> _LISTED ENTRIES_
BEGIN

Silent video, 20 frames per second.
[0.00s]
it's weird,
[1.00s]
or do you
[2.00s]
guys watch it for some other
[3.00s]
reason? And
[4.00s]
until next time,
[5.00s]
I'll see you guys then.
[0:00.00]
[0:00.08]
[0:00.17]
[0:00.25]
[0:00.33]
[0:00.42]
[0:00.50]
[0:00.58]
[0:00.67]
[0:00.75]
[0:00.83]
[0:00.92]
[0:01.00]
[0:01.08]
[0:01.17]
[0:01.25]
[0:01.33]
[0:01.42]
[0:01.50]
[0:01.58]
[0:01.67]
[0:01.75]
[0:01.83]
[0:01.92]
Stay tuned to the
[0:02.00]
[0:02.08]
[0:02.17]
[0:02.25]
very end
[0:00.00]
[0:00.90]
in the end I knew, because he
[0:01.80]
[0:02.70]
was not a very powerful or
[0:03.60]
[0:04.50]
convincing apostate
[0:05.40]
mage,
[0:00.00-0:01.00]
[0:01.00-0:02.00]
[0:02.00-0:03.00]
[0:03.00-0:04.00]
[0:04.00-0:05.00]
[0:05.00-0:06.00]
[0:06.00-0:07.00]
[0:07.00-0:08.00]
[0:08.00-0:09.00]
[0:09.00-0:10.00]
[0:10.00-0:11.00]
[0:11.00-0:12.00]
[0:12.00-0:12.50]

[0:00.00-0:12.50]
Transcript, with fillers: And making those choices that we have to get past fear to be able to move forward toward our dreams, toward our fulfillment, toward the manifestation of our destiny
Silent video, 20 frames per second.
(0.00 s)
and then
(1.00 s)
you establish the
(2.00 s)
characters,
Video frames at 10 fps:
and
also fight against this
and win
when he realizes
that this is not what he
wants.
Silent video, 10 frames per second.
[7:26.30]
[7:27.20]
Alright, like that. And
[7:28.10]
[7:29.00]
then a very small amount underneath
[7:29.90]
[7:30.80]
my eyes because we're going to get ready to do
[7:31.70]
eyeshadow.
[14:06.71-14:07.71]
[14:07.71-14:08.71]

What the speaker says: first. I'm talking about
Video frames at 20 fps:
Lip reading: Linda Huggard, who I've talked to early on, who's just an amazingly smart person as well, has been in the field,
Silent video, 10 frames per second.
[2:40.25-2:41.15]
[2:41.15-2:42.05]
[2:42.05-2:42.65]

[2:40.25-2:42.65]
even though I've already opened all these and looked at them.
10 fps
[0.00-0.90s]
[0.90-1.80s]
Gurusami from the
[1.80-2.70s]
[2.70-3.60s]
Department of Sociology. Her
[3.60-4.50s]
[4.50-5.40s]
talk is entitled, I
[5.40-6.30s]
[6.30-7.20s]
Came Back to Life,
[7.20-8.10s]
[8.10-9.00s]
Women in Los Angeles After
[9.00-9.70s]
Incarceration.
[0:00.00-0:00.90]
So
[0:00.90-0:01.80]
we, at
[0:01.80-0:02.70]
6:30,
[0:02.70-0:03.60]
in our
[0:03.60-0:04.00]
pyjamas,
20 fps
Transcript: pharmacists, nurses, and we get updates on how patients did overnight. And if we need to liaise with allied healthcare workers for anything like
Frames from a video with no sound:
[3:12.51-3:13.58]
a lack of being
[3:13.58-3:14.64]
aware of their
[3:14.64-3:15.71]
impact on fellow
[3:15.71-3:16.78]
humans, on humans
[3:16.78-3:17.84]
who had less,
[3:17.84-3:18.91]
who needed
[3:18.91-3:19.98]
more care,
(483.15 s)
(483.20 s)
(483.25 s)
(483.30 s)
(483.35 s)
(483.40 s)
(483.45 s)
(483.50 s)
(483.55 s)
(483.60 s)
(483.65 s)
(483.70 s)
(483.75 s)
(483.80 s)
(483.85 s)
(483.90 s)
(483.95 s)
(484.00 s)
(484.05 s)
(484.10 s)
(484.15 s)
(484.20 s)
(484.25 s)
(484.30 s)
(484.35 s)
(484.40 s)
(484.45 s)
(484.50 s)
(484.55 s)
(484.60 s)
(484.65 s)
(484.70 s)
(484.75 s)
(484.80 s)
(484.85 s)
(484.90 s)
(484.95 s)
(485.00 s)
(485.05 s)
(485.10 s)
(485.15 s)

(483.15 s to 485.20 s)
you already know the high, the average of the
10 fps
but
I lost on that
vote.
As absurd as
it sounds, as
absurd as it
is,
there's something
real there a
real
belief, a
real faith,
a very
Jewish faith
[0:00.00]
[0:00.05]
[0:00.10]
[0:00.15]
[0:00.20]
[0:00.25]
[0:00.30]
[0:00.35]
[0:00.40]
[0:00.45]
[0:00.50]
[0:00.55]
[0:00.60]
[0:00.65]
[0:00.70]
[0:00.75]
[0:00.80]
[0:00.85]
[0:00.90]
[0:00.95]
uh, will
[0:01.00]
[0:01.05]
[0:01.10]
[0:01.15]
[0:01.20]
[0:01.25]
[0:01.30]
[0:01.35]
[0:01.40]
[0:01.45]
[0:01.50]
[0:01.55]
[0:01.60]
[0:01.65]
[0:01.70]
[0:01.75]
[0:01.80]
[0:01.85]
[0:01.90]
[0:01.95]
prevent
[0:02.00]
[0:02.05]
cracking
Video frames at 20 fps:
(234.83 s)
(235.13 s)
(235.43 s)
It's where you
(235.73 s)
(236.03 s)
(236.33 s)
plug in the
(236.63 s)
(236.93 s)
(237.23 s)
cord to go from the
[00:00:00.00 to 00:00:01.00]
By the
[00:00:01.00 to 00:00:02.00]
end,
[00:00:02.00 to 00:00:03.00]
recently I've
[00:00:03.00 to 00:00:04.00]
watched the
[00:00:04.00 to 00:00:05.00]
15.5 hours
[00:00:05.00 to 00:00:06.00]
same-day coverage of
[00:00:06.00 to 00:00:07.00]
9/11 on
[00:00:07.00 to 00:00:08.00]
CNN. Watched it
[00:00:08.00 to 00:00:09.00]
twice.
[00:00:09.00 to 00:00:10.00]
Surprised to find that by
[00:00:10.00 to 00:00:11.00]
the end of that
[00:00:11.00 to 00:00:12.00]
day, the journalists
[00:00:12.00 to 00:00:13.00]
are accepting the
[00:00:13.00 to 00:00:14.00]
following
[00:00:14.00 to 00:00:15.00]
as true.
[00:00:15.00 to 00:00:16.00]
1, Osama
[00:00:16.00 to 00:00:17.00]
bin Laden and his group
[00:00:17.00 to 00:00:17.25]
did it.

END

Read through the entries, then copy every line where the string "Transcript" is found.

Transcript, with fillers: And making those choices that we have to get past fear to be able to move forward toward our dreams, toward our fulfillment, toward the manifestation of our destiny
Transcript: pharmacists, nurses, and we get updates on how patients did overnight. And if we need to liaise with allied healthcare workers for anything like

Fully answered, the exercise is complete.